** Material for this exercise follows **
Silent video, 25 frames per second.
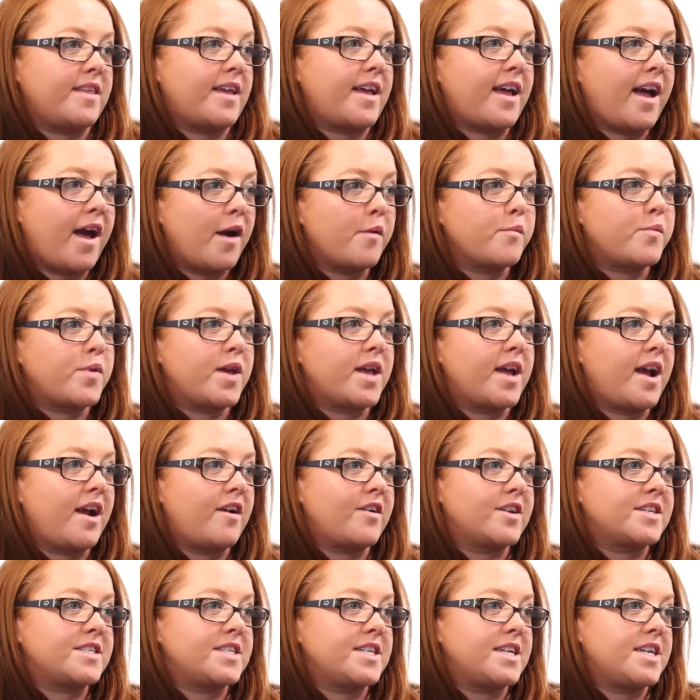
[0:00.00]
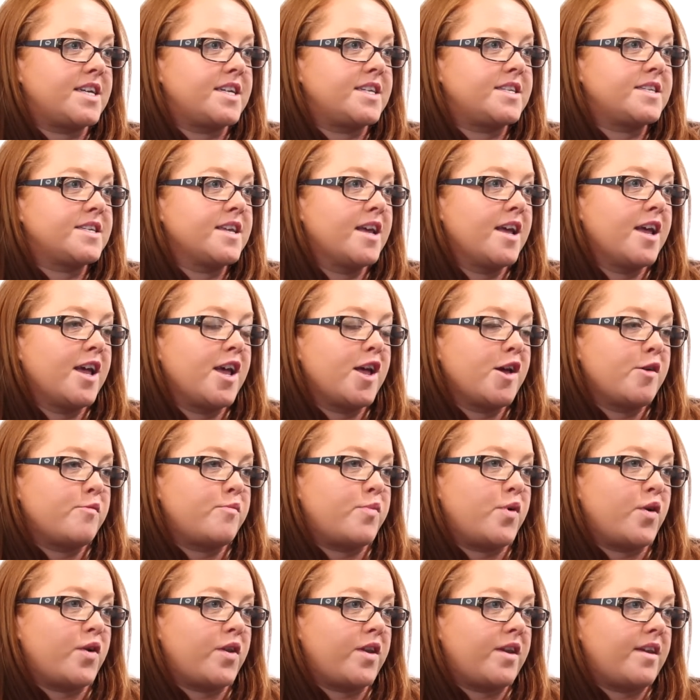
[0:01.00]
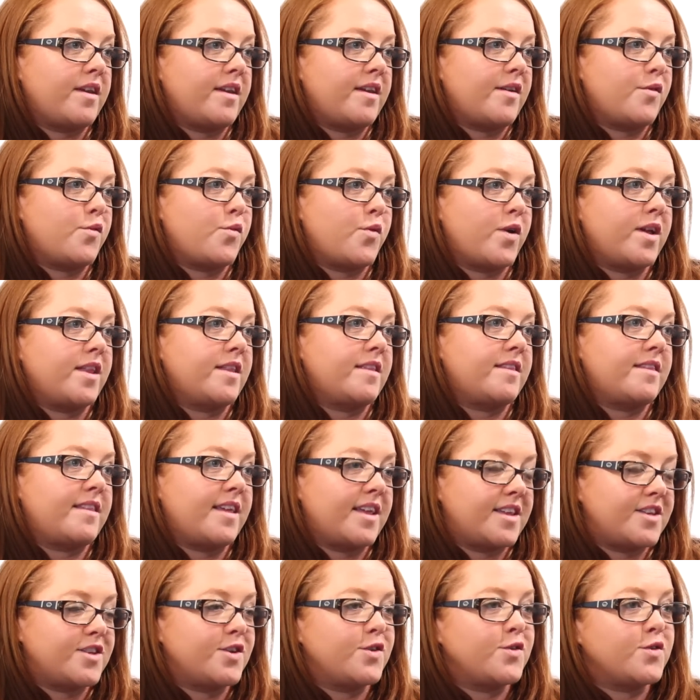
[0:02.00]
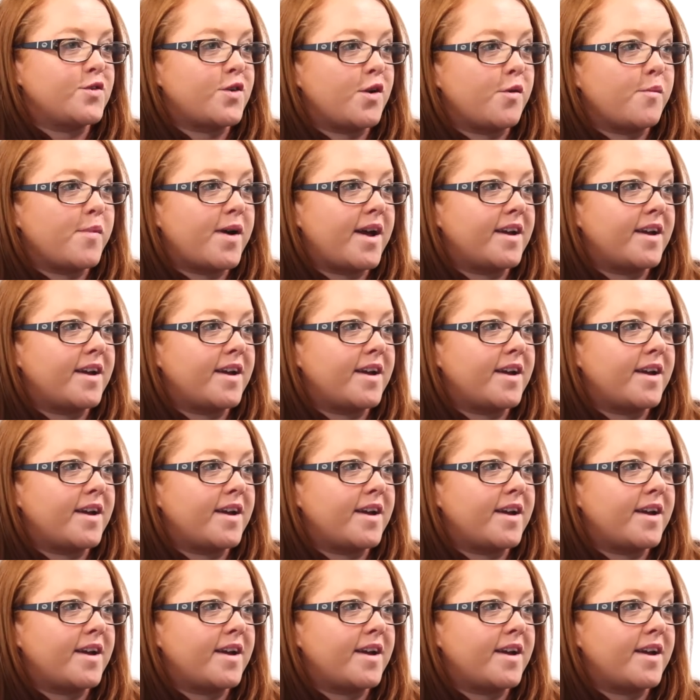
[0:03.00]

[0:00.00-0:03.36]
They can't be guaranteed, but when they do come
** End of Material for this exercise **
** Material for this exercise follows **
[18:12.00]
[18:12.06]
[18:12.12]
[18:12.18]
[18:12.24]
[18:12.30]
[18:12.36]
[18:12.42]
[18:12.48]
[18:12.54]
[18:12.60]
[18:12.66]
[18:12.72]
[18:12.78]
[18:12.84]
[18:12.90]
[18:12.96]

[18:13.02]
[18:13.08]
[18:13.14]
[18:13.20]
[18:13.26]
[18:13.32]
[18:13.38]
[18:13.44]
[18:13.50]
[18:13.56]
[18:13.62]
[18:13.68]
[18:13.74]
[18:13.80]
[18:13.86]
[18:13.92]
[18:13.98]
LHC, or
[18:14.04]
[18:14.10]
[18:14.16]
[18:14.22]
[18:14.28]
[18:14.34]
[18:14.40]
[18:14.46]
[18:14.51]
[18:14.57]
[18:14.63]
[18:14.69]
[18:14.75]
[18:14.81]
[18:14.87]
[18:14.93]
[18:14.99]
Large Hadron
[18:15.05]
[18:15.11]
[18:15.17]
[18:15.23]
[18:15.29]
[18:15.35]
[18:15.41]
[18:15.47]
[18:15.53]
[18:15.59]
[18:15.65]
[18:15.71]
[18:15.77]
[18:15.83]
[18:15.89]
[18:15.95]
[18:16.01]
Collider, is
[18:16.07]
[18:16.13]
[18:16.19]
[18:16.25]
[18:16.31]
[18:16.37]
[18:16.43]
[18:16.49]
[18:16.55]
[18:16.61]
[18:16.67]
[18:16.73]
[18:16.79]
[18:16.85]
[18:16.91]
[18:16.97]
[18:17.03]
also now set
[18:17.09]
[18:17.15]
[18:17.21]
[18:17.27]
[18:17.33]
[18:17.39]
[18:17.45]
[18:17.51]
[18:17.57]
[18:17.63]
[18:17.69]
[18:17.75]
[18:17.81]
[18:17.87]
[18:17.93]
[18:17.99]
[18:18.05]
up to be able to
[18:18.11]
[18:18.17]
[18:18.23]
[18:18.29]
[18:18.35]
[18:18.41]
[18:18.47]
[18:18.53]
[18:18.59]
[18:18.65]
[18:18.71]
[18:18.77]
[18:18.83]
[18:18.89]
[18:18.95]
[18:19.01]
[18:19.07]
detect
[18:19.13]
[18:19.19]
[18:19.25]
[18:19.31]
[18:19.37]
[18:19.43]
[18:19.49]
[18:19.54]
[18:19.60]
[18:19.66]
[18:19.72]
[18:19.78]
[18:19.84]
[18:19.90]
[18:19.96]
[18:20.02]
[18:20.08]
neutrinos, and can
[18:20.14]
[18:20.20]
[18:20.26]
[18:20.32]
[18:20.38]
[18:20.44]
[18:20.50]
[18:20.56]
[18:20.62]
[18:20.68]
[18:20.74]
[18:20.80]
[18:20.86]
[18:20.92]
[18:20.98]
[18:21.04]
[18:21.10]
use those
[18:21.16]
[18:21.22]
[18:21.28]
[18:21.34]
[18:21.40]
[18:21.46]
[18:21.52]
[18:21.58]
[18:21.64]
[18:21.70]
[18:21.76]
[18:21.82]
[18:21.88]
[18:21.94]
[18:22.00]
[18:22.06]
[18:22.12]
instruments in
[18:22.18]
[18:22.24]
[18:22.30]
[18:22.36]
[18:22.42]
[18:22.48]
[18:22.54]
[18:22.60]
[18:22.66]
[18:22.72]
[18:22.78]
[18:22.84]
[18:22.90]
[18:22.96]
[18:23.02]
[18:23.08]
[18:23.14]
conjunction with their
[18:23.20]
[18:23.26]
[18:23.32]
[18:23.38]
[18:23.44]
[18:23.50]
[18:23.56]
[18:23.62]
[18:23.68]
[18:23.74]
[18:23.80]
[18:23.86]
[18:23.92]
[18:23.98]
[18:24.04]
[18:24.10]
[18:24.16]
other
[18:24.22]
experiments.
** End of Material for this exercise **
** Material for this exercise follows **
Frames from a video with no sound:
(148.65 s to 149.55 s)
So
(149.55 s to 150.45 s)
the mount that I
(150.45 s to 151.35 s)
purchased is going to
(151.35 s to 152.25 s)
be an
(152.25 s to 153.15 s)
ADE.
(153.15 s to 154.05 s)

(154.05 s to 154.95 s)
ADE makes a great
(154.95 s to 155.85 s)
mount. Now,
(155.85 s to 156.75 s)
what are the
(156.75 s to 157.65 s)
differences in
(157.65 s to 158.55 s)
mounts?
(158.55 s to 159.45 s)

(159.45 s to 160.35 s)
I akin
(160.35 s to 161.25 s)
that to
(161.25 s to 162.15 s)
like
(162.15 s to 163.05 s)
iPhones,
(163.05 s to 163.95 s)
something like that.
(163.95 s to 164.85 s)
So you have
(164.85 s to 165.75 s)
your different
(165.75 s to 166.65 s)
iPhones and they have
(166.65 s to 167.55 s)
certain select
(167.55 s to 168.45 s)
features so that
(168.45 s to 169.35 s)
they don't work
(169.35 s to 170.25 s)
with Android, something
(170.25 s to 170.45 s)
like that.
** End of Material for this exercise **
Scan the listing and report each line where the word "video" shows up.

> Solved problem:
Silent video, 25 frames per second.
Frames from a video with no sound:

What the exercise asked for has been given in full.